OpenAI’ye göre ChatGPT, “çeşitli görevlere yardımcı olmak için eğitilmiş bir yapay zekadır.” Daha spesifik olarak, insan benzeri metinler üretmek ve insanlarla sohbet etmek için tasarlanmış büyük bir dil modelidir (LLM), dolayısıyla ChatGPT’deki “Sohbet”.
GPT, Generative Pre-trained Transformer’ın kısaltmasıdır. GPT modelleri, insan geliştiriciler tarafından önceden eğitilir ve daha sonra kendileri için öğrenmeye ve giderek artan miktarda bilgi üretmeye bırakılır ve bu bilgiyi insanlara kabul edilebilir bir şekilde (sohbet) iletir.
Pratik olarak bu, modeli bir metin kutusuna girerek bir sorgu veya istekle sunduğunuz anlamına gelir. AI daha sonra bu talebi işler ve mevcut bilgilere göre yanıt verir. Bir sohbeti sürdürmekten bütün bir sınav kağıdını yazmaya kadar pek çok görevi yerine getirebilir; marka logosu yapmaktan müzik bestelemeye ve daha fazlasına kadar. Basit bir Google tipi arama motorundan veya Wikipedia’dan çok daha fazlası olduğu iddia ediliyor.
İnsan geliştiriciler, GPT’lerin ‘zekasını’ artırmak için çalışıyor. GPT’nin mevcut sürümü 3.5’tir ve 4.0 bu yılın sonunda çıkacaktır. Ve ChatGPT-5’in “yapay genel zeka” (AGI) sağlayabileceği söyleniyor. Bu , bir bilgisayarın insandan ayırt edilemeyecek bir şekilde iletişim kurup kuramayacağını belirleyen bir test olan Turing testini geçebileceği anlamına gelir .
LLM’ler bu on yılda kapitalizm için oyunun kurallarını değiştirecek mi? Bu kendi kendine öğrenen makineler, emeğin üretkenliğini benzeri görülmemiş bir oranda artırabilecek ve böylece büyük ekonomileri düşük reel GSYİH, yatırım ve gelir artışının mevcut ‘uzun süreli depresyonundan’ kurtarabilecek mi? ve sonra dünyanın yoksulluktan yeni adımlar atmasını sağlamak? Medyayı meşgul eden bazı ‘tekno-iyimserlerin’ iddiası bu.
Bu soruların cevaplarını düşünelim.
İlk olarak, ChatGPT’nin mevcut sürümleri ne kadar iyi ve doğru? Pek değil, henüz. Dünya hakkında insanların aynı fikirde olmadığı pek çok “gerçek” var. Düzenli arama, bu sürümleri karşılaştırmanıza ve kaynaklarını değerlendirmenize olanak tanır. Bunun yerine, bir dil modeli üzerinde eğitim aldığı her görüşün bir tür ortalamasını hesaplamaya çalışabilir – ki bu bazen sizin istediğinizdir, ancak çoğu zaman değildir. ChatGPT bazen akla yatkın görünen ancak yanlış veya anlamsız cevaplar yazar. Sana bazı örnekler vereyim.
ChatGPT 3.5’e sordum: Marksist ekonomist Michael Roberts kimdir? Cevap buydu.
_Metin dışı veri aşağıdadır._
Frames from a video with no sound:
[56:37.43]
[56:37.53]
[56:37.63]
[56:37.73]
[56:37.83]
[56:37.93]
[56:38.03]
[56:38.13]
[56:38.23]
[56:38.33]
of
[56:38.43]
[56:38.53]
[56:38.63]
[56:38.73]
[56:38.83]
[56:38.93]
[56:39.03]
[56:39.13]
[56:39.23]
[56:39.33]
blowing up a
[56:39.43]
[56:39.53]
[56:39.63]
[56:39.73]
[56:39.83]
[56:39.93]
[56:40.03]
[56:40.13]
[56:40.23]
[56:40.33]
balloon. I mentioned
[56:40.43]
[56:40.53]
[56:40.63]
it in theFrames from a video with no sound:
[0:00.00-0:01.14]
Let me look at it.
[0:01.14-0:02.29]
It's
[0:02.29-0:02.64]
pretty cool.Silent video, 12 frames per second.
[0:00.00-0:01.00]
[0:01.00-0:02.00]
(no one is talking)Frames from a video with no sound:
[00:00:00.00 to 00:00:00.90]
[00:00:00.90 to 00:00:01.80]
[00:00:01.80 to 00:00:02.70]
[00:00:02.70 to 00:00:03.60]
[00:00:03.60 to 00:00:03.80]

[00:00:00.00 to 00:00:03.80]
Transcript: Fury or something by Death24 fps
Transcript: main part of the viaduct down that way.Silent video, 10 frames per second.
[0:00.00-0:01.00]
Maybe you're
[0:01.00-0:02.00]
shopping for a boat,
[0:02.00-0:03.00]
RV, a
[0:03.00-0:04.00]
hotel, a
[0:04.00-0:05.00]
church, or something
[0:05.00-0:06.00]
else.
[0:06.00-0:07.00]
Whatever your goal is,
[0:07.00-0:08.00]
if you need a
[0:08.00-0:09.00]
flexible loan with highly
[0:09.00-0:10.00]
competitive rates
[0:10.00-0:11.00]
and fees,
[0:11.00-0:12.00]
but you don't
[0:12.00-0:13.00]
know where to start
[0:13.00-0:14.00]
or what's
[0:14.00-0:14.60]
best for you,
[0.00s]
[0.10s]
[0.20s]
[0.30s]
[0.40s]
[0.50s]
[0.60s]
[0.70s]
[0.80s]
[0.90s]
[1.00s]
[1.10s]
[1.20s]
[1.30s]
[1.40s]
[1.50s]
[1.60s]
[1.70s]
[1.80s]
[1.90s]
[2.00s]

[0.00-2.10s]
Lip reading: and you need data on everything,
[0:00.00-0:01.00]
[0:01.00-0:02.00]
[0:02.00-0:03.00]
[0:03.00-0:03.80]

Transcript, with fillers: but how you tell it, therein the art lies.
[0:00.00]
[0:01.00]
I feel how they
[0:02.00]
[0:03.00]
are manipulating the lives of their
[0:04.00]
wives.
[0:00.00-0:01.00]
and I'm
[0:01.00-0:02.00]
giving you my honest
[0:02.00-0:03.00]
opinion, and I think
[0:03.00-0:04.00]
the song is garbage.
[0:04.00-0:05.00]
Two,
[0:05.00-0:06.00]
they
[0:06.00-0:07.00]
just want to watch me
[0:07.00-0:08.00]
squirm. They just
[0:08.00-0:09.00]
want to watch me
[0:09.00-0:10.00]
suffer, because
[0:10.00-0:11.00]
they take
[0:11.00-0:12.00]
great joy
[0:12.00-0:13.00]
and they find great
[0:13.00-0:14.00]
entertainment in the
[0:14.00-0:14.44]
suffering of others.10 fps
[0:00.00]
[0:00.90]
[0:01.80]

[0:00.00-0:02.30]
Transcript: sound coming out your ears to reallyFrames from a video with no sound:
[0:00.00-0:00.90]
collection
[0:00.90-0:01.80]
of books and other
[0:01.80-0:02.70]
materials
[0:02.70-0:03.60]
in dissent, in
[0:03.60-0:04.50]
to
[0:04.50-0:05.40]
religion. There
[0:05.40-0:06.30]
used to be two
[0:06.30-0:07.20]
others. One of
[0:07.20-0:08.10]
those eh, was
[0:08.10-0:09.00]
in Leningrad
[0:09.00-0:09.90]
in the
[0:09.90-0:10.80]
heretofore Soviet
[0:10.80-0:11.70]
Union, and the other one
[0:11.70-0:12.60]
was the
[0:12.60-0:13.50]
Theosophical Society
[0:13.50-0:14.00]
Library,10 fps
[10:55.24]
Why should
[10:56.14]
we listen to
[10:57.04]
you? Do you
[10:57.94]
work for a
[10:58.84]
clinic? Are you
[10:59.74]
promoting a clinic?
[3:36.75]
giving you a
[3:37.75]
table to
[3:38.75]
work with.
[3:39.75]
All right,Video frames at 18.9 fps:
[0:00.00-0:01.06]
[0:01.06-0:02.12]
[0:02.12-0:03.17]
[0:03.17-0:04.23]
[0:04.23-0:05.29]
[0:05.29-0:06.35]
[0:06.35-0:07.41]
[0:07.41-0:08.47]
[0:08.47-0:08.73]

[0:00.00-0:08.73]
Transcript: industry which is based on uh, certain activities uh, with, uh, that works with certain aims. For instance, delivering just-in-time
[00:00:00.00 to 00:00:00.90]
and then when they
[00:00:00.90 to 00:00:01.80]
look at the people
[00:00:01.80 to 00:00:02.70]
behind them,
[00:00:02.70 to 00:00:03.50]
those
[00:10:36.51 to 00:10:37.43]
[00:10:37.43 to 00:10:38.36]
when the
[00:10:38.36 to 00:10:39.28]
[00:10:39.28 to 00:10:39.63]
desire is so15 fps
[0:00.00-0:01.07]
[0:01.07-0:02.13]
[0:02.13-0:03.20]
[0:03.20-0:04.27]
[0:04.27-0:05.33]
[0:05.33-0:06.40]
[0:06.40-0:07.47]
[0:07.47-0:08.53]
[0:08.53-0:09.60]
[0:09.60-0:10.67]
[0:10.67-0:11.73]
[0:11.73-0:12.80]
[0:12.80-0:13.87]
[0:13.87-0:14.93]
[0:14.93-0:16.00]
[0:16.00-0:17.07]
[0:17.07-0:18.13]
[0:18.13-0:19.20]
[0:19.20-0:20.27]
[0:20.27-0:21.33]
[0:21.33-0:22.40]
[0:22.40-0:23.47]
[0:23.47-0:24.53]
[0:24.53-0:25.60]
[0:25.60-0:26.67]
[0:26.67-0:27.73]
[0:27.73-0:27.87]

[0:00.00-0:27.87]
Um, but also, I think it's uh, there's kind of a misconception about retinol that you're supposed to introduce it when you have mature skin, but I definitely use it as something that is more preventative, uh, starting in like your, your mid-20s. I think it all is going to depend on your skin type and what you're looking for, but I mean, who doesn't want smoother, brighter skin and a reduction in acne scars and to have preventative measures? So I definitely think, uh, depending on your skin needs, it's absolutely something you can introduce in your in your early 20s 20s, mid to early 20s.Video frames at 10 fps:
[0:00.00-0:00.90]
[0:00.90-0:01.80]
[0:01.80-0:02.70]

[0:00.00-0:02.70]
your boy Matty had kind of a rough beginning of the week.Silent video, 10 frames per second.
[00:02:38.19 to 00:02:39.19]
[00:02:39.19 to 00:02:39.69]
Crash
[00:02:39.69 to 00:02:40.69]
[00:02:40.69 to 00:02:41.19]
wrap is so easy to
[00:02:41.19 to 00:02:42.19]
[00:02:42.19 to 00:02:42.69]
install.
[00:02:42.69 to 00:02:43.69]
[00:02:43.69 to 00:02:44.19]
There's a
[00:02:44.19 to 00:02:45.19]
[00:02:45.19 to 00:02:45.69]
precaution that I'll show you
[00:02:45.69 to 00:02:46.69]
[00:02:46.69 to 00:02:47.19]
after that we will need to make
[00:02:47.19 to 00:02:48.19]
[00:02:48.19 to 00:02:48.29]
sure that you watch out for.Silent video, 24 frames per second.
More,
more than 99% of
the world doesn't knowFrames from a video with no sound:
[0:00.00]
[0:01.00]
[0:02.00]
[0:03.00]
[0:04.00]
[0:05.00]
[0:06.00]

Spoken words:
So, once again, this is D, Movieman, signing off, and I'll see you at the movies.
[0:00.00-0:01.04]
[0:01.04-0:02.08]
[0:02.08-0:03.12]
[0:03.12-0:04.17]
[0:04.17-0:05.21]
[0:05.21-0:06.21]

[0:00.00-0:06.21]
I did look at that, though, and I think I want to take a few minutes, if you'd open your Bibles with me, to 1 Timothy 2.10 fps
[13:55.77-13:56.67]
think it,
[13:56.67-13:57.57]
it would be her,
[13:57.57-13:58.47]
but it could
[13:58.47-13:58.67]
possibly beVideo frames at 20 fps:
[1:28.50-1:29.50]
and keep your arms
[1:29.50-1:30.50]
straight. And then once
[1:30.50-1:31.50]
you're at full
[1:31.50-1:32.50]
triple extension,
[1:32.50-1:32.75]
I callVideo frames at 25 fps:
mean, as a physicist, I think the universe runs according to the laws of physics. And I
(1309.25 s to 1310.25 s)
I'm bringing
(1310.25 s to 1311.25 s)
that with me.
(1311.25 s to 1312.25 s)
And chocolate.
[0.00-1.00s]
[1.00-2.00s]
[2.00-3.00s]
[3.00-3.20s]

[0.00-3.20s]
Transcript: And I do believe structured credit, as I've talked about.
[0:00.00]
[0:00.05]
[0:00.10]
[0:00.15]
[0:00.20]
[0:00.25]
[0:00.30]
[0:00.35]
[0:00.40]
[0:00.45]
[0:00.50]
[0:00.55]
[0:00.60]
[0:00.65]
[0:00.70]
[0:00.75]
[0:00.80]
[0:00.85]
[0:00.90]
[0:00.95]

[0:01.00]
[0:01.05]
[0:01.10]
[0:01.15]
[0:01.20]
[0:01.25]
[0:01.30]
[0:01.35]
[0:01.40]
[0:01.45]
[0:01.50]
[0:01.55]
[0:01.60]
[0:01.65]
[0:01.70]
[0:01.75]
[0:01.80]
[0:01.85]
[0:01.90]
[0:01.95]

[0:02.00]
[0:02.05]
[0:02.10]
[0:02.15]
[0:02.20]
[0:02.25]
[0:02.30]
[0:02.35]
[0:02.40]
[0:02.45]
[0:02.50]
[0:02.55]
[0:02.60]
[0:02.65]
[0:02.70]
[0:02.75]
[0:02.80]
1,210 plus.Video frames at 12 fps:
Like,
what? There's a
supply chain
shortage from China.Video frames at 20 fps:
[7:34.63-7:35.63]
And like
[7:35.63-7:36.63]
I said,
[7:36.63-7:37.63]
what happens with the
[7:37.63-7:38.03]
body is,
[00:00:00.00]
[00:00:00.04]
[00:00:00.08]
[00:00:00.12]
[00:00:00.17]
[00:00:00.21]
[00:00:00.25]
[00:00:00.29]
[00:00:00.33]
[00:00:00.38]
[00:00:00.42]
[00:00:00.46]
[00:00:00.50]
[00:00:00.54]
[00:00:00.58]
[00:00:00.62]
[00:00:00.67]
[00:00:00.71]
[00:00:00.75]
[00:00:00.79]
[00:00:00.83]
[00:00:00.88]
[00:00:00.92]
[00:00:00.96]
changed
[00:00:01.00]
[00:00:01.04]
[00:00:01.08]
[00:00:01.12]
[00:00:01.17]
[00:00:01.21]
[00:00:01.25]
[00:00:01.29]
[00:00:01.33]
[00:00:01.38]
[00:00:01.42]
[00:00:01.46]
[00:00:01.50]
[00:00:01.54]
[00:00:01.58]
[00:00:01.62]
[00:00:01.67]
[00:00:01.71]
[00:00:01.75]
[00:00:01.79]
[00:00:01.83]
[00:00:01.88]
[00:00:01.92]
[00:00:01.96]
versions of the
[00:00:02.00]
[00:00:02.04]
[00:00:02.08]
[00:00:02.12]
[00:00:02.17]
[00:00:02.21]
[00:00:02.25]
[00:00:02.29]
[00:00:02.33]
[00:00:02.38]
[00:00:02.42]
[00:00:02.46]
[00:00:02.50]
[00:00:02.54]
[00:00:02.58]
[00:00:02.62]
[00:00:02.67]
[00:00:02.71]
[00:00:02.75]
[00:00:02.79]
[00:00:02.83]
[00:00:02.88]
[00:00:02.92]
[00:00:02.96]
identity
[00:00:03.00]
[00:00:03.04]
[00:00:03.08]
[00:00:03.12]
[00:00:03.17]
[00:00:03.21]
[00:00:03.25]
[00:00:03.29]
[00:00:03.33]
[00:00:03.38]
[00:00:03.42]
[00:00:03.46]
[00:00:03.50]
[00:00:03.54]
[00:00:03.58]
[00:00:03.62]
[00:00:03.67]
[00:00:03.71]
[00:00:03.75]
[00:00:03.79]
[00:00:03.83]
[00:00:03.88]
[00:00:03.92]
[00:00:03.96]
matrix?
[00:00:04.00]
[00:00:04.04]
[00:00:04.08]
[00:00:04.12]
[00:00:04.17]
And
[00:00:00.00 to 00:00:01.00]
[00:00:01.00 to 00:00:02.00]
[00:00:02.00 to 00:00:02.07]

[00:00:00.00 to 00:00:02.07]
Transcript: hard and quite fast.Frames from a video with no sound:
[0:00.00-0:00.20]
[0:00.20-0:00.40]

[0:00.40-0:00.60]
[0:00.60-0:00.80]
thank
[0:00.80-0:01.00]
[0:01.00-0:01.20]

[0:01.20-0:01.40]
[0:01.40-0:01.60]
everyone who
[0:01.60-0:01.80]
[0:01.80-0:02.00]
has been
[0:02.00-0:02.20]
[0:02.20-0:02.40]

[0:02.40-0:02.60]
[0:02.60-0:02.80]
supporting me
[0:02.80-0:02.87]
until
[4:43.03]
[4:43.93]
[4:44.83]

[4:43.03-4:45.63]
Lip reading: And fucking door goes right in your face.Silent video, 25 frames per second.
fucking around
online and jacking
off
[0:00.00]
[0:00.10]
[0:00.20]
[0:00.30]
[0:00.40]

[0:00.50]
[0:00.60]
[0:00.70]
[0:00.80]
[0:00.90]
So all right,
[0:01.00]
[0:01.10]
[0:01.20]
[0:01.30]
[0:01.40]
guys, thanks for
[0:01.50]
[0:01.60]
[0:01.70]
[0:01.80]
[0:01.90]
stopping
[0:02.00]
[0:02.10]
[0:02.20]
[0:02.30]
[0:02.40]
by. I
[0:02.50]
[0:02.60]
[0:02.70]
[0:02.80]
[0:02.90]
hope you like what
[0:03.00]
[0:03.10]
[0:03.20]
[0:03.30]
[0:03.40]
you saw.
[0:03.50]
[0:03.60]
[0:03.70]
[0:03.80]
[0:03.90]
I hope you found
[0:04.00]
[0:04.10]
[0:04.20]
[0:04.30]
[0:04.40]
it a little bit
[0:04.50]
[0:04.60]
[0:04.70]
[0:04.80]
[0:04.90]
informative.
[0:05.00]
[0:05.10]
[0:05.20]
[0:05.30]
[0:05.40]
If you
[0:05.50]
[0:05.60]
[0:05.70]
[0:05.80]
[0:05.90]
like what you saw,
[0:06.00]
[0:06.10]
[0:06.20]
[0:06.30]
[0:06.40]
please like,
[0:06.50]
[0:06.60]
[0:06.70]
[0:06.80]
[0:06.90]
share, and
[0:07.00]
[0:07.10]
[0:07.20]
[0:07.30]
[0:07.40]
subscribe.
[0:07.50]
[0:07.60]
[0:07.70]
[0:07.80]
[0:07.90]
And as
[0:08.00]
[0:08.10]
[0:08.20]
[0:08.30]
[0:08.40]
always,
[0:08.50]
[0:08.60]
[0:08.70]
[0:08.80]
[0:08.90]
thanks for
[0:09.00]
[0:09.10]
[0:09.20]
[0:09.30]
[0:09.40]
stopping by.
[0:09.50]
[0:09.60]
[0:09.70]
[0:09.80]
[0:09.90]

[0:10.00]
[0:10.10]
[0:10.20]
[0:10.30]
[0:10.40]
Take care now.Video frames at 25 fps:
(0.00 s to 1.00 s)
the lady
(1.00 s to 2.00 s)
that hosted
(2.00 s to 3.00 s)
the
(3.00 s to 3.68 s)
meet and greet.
Bu çoğunlukla doğru ama bazı yerlerde de yanlış (hangisini söylemeyeceğim).
Sonra kitabım The Long Buhran’ı gözden geçirmesini istedim. Bu ne dedi:

Bu, kitabımın çok ‘genel’ bir incelemesini veya özetini veriyor, ancak kitabın tezinin özünü dışarıda bırakıyor: kapitalizm altındaki krizlerde kârlılığın rolü. Neden bilmiyorum.
Bu yüzden, Marx’ın kârlılık yasası hakkında şu soruyu sordum:

Yine, bu genel olarak doğru – ama sadece genel olarak. Cevap, yasayı anlamada sizi gerçekten çok uzağa götürmez. Gerçekten de Wikipedia’dan daha iyi değil. Elbette, daha ayrıntılı yanıtlar almak için daha derine inebilir (sorabilirsiniz). Ancak, insan araştırması ve analizinin yerini almanın bir yolu var gibi görünüyor.
Sonra emeğin ve işlerin üretkenliği sorunu var. Goldman Sachs ekonomistleri, teknolojinin vaadini yerine getirmesi durumunda, işgücü piyasasına “önemli bir aksama” getireceğini ve büyük ekonomilerdeki 300 milyon tam zamanlı işçiye eşdeğer işlerin otomasyonuna maruz kalacağını düşünüyor. Avukatlar ve idari personel, işten çıkarma (ve muhtemelen ekonomistler) olma riski en yüksek olanlar arasında olacaktır. ABD ve Avrupa’daki işlerin kabaca üçte ikisinin, tipik olarak binlerce meslekte gerçekleştirilen görevlere ilişkin verilere dayanarak, bir dereceye kadar yapay zeka otomasyonuna maruz kaldığını hesaplıyorlar.
Çoğu insan, iş yüklerinin yarısından daha azının otomatikleştiğini görür ve muhtemelen zamanlarının bir kısmı daha verimli faaliyetler için serbest bırakılarak işlerine devam eder. ABD’de, bunun işgücünün %63’ü için geçerli olacağını hesapladılar. Çalışmaları diğer otomasyon biçimlerine duyarlı olsa da, fiziksel veya açık hava işlerinde çalışan diğer %30’luk bir kesim etkilenmeyecektir.

GS ekonomistleri şu sonuca vardı: “Bulgularımız, ABD işgücünün yaklaşık %80’inin iş görevlerinin en az %10’unun LLM’lerin getirilmesinden etkilenebileceğini, işçilerin yaklaşık %19’unun görevlerinin en az %50’sinin etkilendiğini görebileceğini ortaya koyuyor. ”
Bir LLM’ye erişimle, ABD’deki tüm çalışan görevlerinin yaklaşık %15’i aynı kalite seviyesinde önemli ölçüde daha hızlı tamamlanabilir. LLM’lerin üzerine inşa edilmiş yazılım ve araçlar dahil edildiğinde, bu pay tüm görevlerin %47-56’sına çıkar. ABD çalışanlarının yaklaşık %7’si, görevlerinin en az yarısının üretken yapay zeka tarafından yapılabileceği ve değiştirilmeye karşı savunmasız olduğu işlerde çalışıyor. Küresel düzeyde, gelişmekte olan ülkelerde manuel işler daha büyük bir istihdam payı olduğundan, GS, işin yaklaşık beşte birinin yapay zeka tarafından yapılabileceğini veya büyük ekonomilerde yaklaşık 300 milyon tam zamanlı işin yapılabileceğini tahmin ediyor.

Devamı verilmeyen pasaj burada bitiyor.